### PROBLEM DETAILS
Without the pictures, set down exactly the lines from the one that contains "[0:02.13-0:02.33]" to the end of the entries, both included, and nothing besides.

Stored data
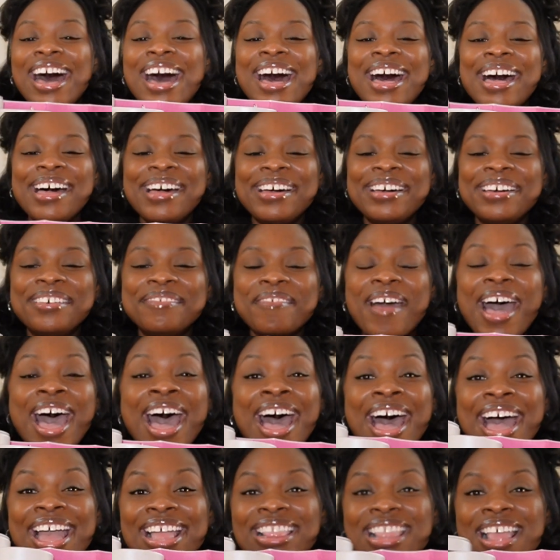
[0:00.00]
um
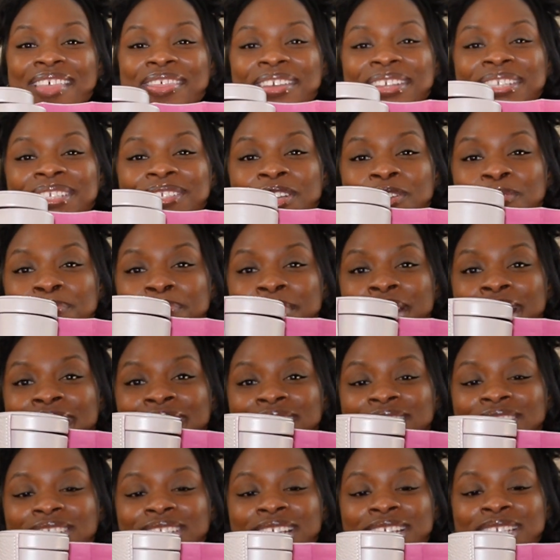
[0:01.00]
I love it so
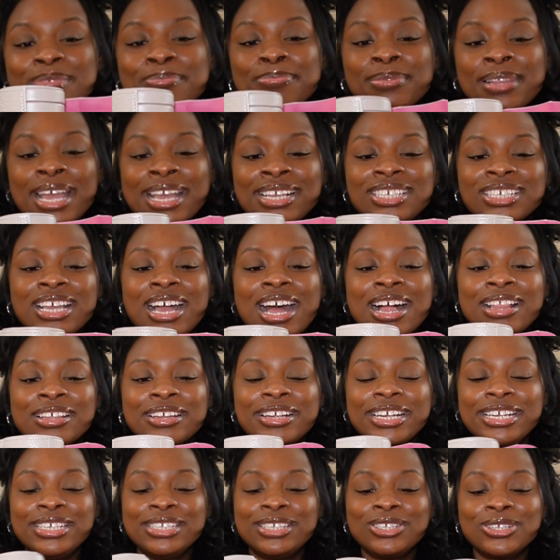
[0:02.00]
much. This blush
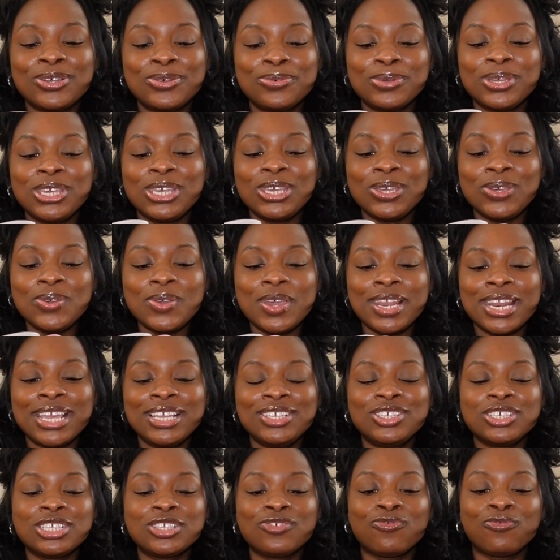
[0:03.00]
color is so cute and
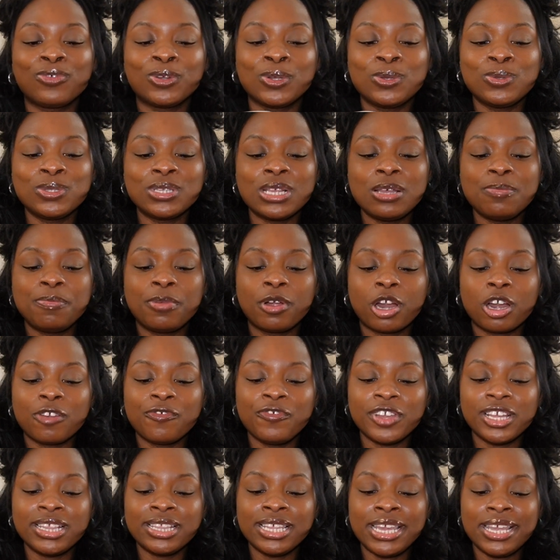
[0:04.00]
it just rolls up
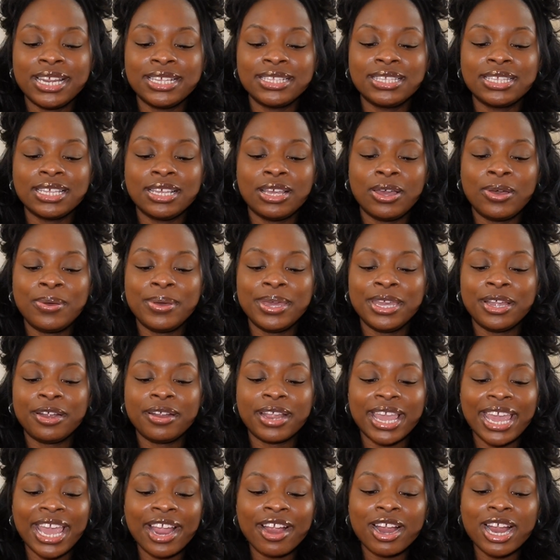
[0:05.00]
perfectly. This can go in
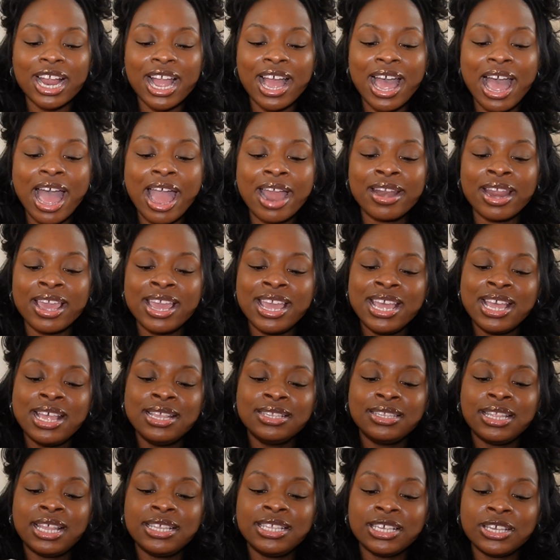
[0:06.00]
your carry-on,
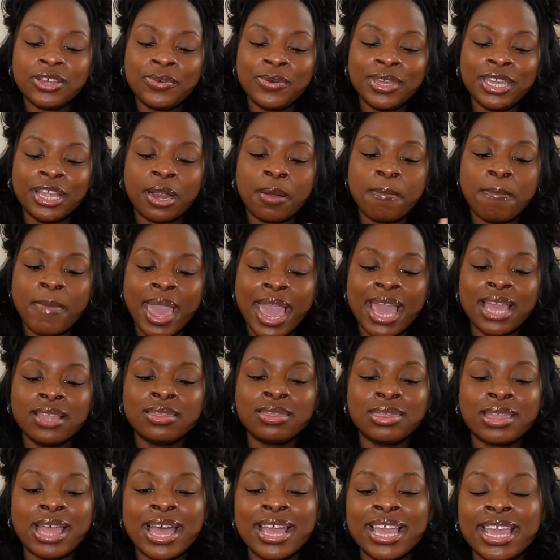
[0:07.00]
this can go in your
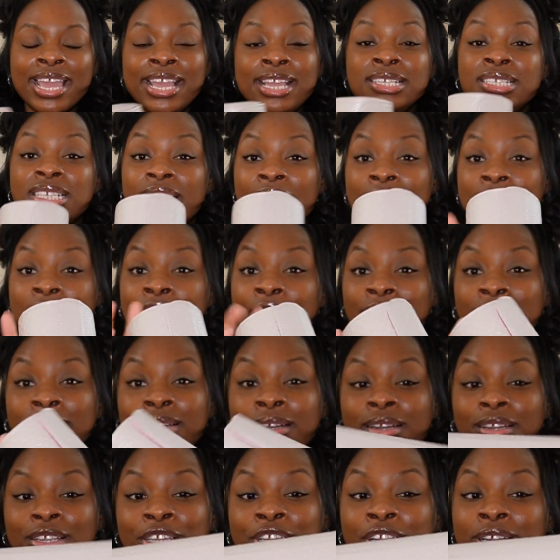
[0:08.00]
main luggage, and
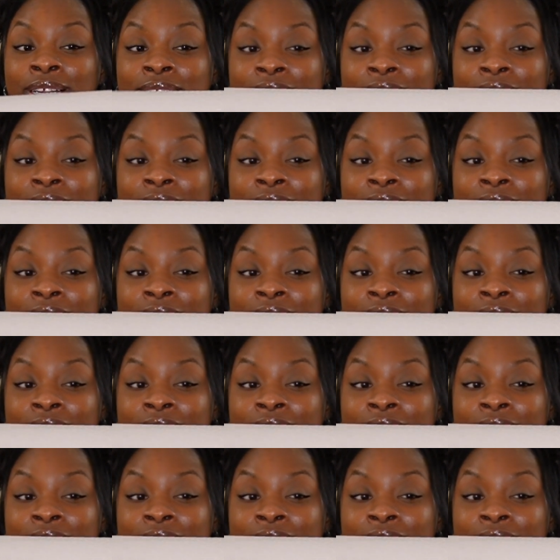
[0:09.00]
you're you're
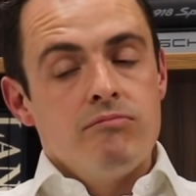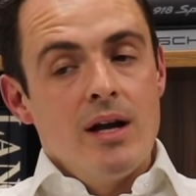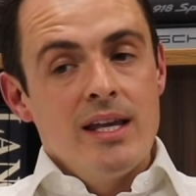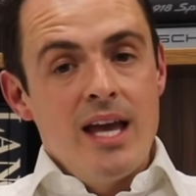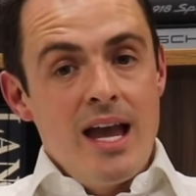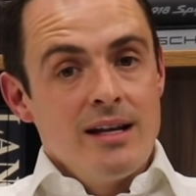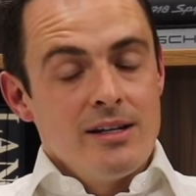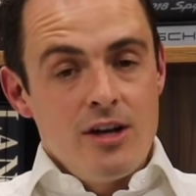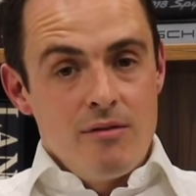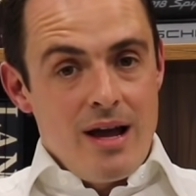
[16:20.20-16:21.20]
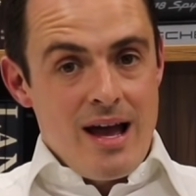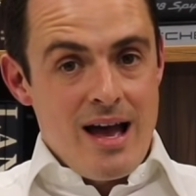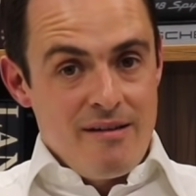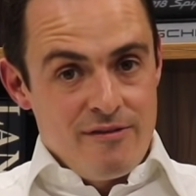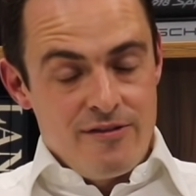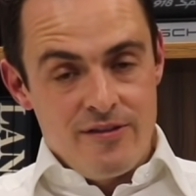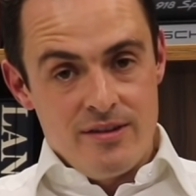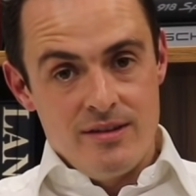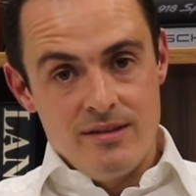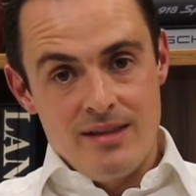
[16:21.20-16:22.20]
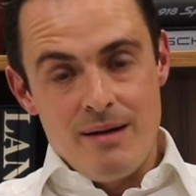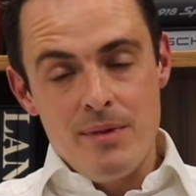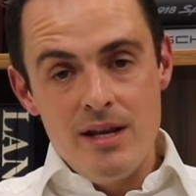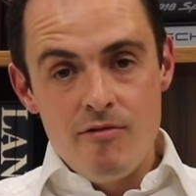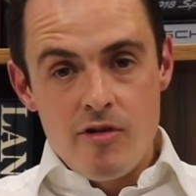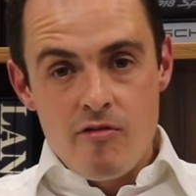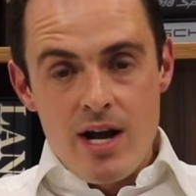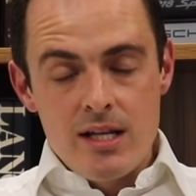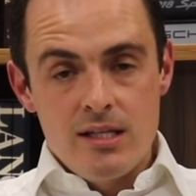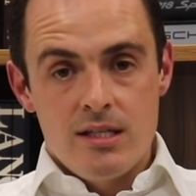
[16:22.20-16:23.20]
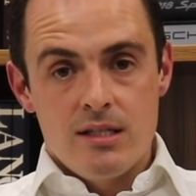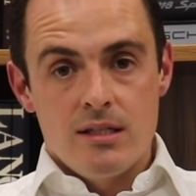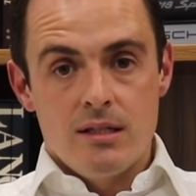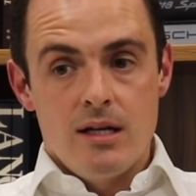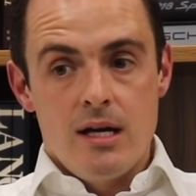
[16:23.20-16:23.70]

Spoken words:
Again, I don't have that many regrets.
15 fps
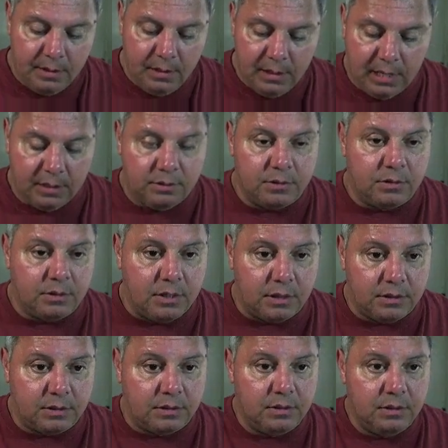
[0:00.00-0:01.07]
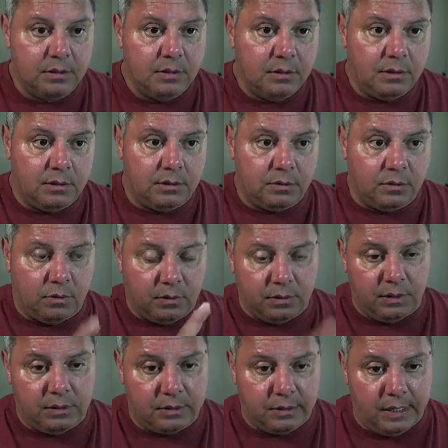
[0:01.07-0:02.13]
I'll discuss installing
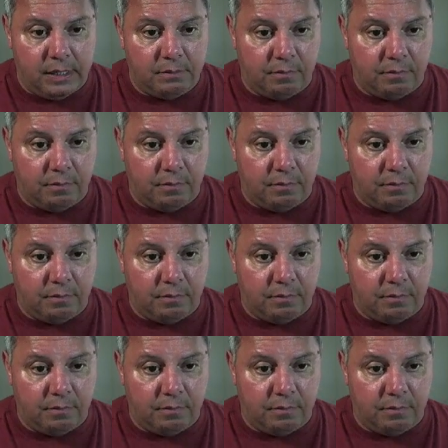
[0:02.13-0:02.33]
these later.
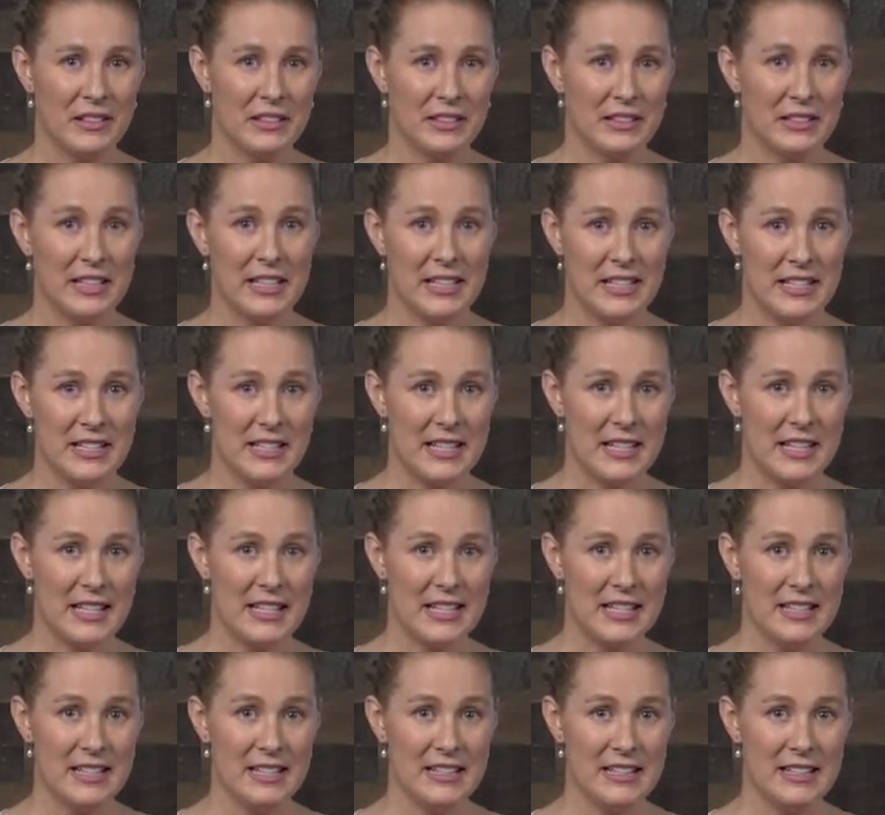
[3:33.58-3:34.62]

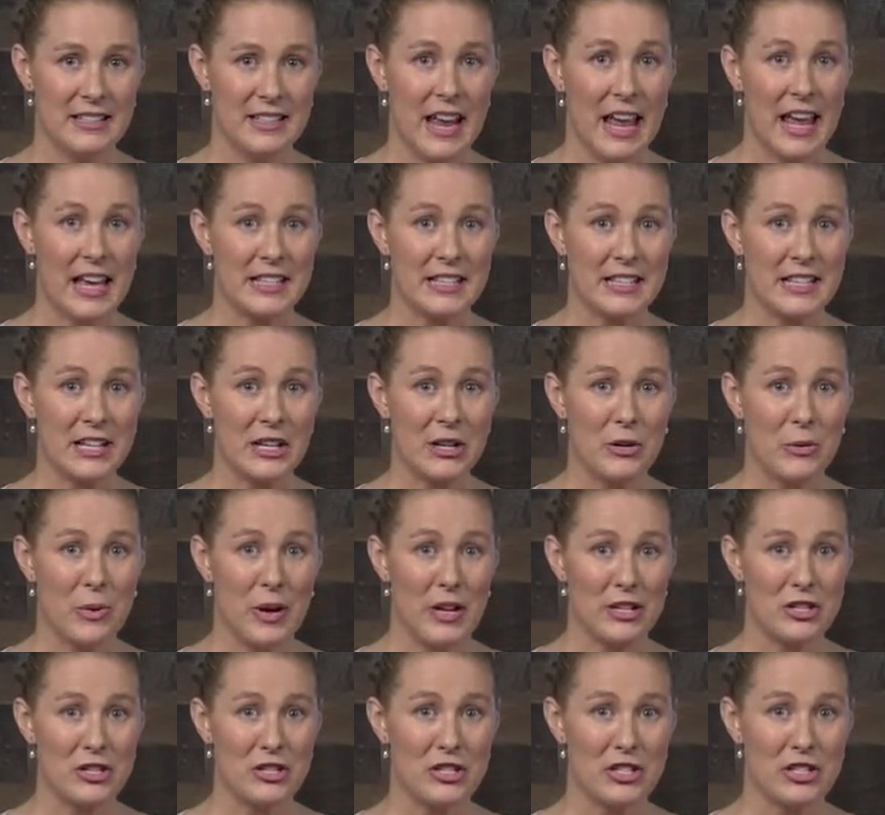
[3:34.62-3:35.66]
listening, asking
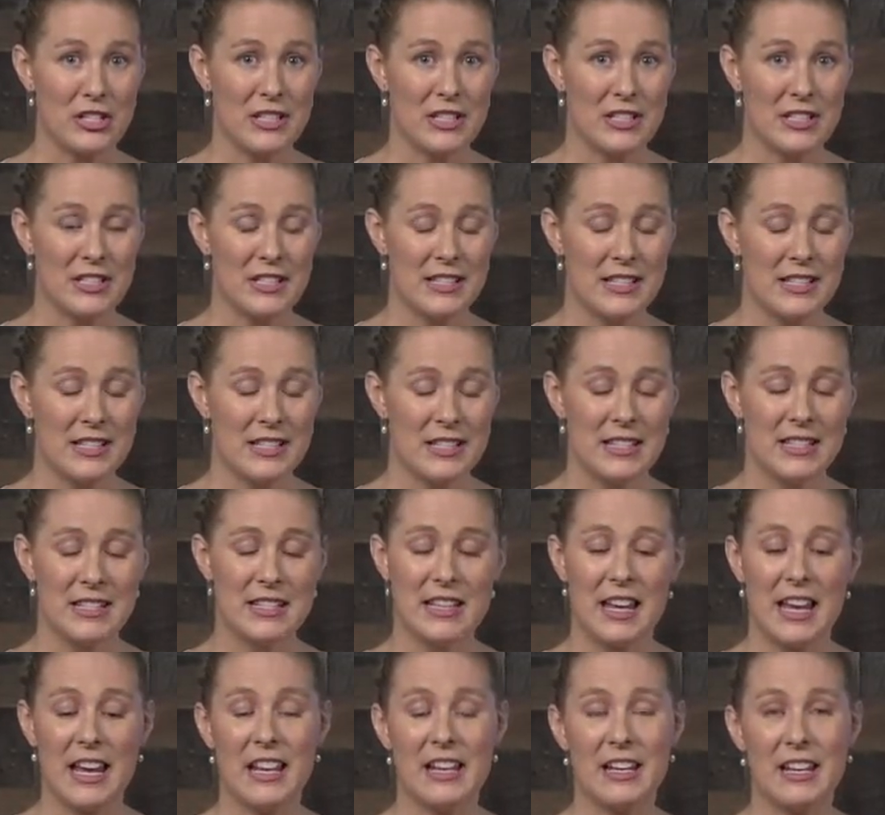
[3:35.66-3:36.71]
questions,
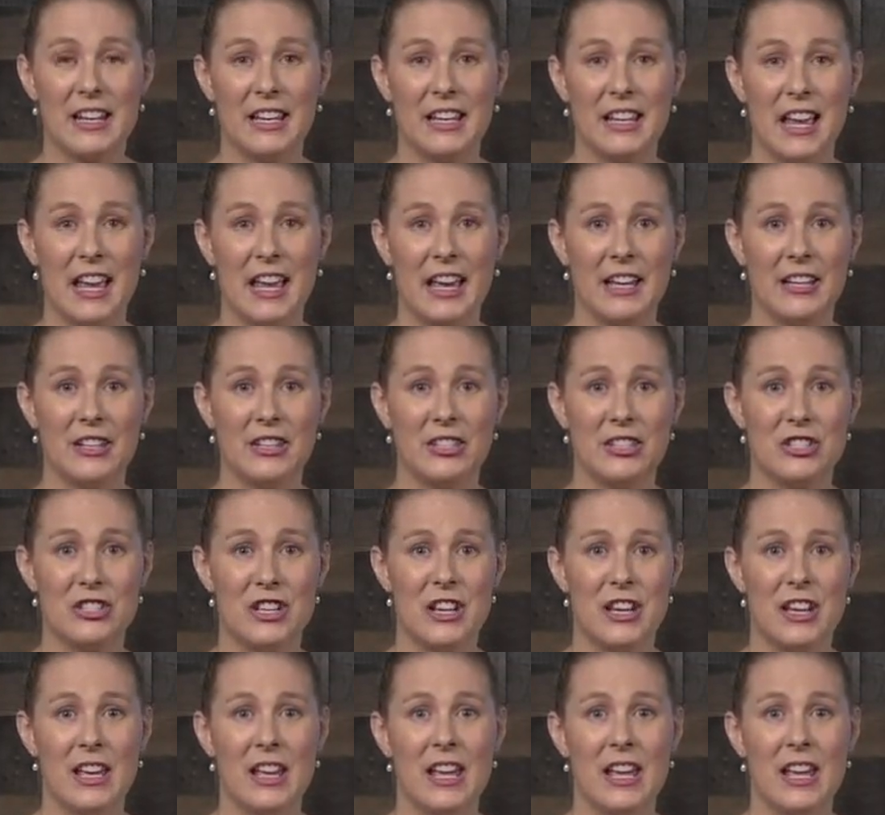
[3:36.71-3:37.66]
staying engaged,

### ANSWER SECTION
[0:02.13-0:02.33]
these later.
[3:33.58-3:34.62]

[3:34.62-3:35.66]
listening, asking
[3:35.66-3:36.71]
questions,
[3:36.71-3:37.66]
staying engaged,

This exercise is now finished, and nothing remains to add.